Godefroy Durand (1832, Düsseldorf - 27 September 1896, Paris) was a German-born French illustrator and draughtsman, who worked in both France and Great Britain.

==Life==
Durand was born in Düsseldorf to French parents. He trained in Paris under the painter Léon Cogniet, and then worked in Paris in the 1860s for many of the leading French illustrated newspapers of the time, including L'Univers Illustré, L'Illustration (1864), Le Monde Illustré (1870) and Le Journal Illustré. He also had work published in the Illustrated News of the World in 1859. He moved permanently to London in 1869 to take up full-time illustrative work for the newly established illustrated weekly newspaper The Graphic, where he became a "special artist." The obituary by his former employer noted how he had been with the British newspaper "from its inception" on 4 December 1869 for several decades until the 1890s.

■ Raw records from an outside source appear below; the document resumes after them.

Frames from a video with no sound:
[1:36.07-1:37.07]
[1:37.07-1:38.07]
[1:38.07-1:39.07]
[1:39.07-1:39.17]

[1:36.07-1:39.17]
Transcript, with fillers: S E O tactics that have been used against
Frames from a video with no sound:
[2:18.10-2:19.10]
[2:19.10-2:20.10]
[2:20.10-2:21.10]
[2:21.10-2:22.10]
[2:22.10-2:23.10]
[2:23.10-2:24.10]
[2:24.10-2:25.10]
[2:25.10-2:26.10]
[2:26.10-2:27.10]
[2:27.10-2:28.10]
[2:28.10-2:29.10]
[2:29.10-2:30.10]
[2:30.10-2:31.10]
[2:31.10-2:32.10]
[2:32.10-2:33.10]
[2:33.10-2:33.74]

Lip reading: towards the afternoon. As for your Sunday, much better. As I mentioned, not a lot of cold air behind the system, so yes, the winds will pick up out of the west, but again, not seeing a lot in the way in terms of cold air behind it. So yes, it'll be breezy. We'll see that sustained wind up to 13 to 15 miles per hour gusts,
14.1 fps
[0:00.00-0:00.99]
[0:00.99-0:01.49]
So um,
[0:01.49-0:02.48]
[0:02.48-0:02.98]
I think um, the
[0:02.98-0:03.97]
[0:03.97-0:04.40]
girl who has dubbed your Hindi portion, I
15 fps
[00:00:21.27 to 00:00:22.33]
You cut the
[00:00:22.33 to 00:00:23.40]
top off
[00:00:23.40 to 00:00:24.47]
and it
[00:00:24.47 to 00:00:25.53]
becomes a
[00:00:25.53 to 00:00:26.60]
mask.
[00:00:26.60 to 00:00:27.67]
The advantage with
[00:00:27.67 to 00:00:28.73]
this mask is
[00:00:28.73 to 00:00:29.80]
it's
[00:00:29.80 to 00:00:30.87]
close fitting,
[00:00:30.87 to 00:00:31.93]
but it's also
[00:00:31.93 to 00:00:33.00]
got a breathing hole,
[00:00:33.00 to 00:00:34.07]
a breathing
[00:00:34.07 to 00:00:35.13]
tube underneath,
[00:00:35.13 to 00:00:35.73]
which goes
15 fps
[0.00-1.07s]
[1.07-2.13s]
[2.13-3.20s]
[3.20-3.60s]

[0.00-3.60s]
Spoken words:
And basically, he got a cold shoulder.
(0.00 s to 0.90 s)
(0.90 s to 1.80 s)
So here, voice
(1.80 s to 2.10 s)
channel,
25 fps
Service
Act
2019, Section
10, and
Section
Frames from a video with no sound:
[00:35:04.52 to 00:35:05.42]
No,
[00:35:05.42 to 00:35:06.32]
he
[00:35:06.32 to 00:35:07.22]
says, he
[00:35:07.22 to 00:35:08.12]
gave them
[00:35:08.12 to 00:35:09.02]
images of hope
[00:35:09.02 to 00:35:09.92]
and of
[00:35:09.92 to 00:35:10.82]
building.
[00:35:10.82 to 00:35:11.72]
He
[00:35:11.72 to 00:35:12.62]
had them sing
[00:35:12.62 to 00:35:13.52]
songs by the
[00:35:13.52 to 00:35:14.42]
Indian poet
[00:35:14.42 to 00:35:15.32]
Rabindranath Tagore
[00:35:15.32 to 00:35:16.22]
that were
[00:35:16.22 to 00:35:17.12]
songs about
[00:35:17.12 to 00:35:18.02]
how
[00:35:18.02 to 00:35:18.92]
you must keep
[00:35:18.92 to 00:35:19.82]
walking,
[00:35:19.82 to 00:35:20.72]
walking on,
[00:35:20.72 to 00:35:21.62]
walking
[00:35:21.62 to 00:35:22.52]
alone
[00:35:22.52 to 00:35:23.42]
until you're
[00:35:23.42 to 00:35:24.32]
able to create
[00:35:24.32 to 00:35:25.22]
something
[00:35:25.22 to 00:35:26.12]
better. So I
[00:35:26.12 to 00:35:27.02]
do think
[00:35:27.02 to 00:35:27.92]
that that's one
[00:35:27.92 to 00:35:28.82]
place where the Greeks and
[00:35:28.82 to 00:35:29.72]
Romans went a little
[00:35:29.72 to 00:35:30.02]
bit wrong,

He exhibited Un Coup de Canon (1870) at the Suffolk Street Gallery, London in a mixed 'Exhibition for the Benefit of the Distressed Peasantry of France' held to raise funds for those affected by the Franco-Prussian War of 1870-71. His watercolour Siege of Paris, 1871 Montmartre during the sortie of January 19th was shown at the Royal Society of British Artists in London in 1873. One of his Franco-Prussian War illustrations was republished in the newly launched Belgian weekly newspaper L'Illustration Européenne in 1870. He died in Paris in 1896.

==Works==

Drawings by Durand are held by the Royal Collection and the William Morris Gallery, London.